Nossa equipe foi até Curitiba conhecer o casal Débora e Felipe. Eles são os criadores do Chef Cenoura, um canal de culinária vegetariana na internet. Débora Pereira contou como aprendeu a LIBRAS e como eles começaram a gravar:

“Eu tenho uma irmã mais velha, que é a Janaína. Ela nasceu ouvinte, mas ficou surda algumas semanas depois do nascimento. E, quando nasci, todo mundo usava LIBRAS, eu cresci em uma família bilíngue. Em casa, tudo que era falado era dito na Língua Portuguesa e na Língua de Sinais. E o mais interessante é que, mesmo a Janaína não estando em casa, era obrigatório falar e usar LIBRAS. E um dia eu estava conversando com o Felipe na cozinha e me veio o clique: "E se a gente filmasse as receitas e eu traduzisse para a Língua de Sinais?". E o Felipe gostou na hora, eu conversei com a minha irmã e perguntei se isso ia ser útil de alguma forma para o surdo, porque se não fosse útil a gente não ia filmar. E ela falou "Débora, é ótimo", porque ela disse que não assiste vídeos de receita no Youtube ou na televisão porque para ela é complicado acompanhar o que está sendo feito pelo apresentador e ler a legenda ao mesmo tempo. Esse é um canal inclusivo para ouvinte e para surdo, então os dois têm que se sentir bem assistindo o programa e o retorno da comunidade surda tem sido fantástico, a gente recebe mensagens muito bonitas dos surdos”.

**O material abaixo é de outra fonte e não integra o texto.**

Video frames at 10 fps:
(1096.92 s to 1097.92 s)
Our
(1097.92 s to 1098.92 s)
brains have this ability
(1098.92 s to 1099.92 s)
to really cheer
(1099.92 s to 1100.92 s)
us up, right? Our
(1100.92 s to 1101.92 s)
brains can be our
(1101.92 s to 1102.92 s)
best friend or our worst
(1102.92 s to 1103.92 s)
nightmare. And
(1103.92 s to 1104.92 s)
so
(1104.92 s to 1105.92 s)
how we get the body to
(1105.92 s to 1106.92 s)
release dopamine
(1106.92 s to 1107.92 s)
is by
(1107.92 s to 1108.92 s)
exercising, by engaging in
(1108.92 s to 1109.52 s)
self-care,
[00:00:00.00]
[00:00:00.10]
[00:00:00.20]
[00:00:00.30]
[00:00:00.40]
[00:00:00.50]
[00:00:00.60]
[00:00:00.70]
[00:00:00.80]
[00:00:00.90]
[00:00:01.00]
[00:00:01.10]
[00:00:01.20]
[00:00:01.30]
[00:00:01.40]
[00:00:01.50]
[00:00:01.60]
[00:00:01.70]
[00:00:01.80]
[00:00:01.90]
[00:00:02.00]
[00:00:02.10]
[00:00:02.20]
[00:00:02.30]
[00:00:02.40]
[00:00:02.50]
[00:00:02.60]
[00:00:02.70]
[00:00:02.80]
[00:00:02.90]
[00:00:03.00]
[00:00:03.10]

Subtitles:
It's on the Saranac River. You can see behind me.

A TV INES é uma Web TV em que a pessoa surda é protagonista. Joana Peregrino, gerente da TV Ines, falou sobre como o canal surgiu e sobre a programação:

“No final de 2012, a Roquete Pinto estava pesquisando formas de promover a acessibilidade nos conteúdos produzidos e a gente foi procurar o INES para pegar uma consultoria, saber como eles poderiam ajudar a gente. Nessa ocasião, descobrimos que eles estavam realizando alguns conteúdos com acessiblidade, com LIBRAS, com legendas. E aí, a gente, na verdade, casou as duas vontades. A gente de fazer conteúdo com acessibilidade e eles com vontade de fazer uma televisão bilíngue, no caso LIBRAS e Português.

Nós produzimos 12 programas aqui, com conteúdo sobre esporte, entretenimento, cinema. A gente procura ter uma programação muito diversificada para atingir o público surdo, que não tem, digamos, um acesso integral nas mídias tradicionais. Então, é uma programação que ele pode assistir integralmente, inclusive, se ele tem ouvintes na família, vai poder acompanhar a programação da TV INES junto com seus parentes, por exemplo.”

Clarissa Guerretta, apresentadora da TV Ines, falou sobre a importância da acessibilidade na televisão:

“Eu sou surda e trabalho aqui como apresentadora da TV INES. A TV INES tem um trabalho muito importante na acessebilidade, tanto em LIBRAS, quanto em Português falado. Os surdos e ouvintes tem uma interação muito boa e a sociedade vê isso também. O surdo vê o ouvinte e o ouvinte vê o surdo, isso está se abrindo. Então, é um trabalho muito importante na visibilidade do surdo, do trabalho dele. A experiência, a TV mostra que o surdo é capaz, que pode viajar, que pode trabalhar em avião, em culinária, medicina, a TV mostra isso, os ouvintes veem que o surdo é capaz. E o público ouvinte, que tenha pais surdos, por exemplo, filhos de surdos, podem assisitir e crescer também.”